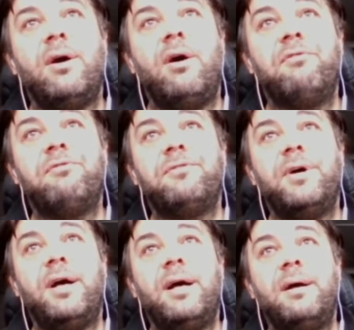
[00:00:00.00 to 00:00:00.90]
of
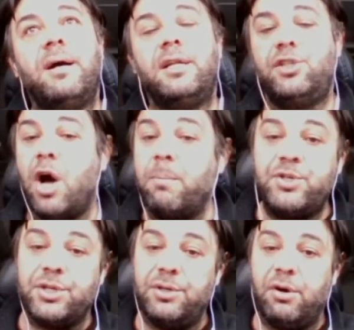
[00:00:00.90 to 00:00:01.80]

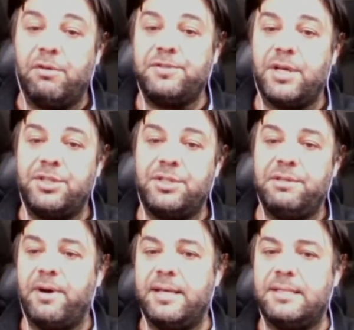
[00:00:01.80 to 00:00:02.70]
adoption of such
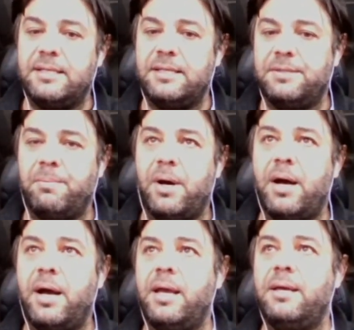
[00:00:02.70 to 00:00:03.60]
devices
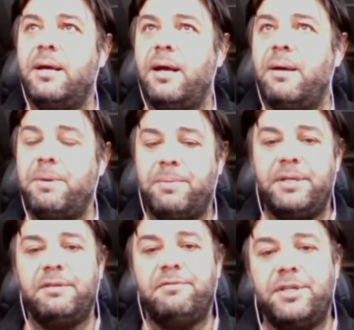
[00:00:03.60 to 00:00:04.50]
by people
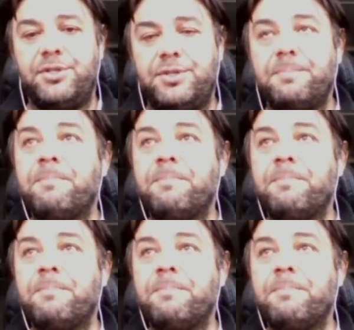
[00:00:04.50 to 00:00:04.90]
in the village.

# # # #

Leave out the pictures and set down everything else in the entries above exactly.

[00:00:00.00 to 00:00:00.90]
of
[00:00:00.90 to 00:00:01.80]

[00:00:01.80 to 00:00:02.70]
adoption of such
[00:00:02.70 to 00:00:03.60]
devices
[00:00:03.60 to 00:00:04.50]
by people
[00:00:04.50 to 00:00:04.90]
in the village.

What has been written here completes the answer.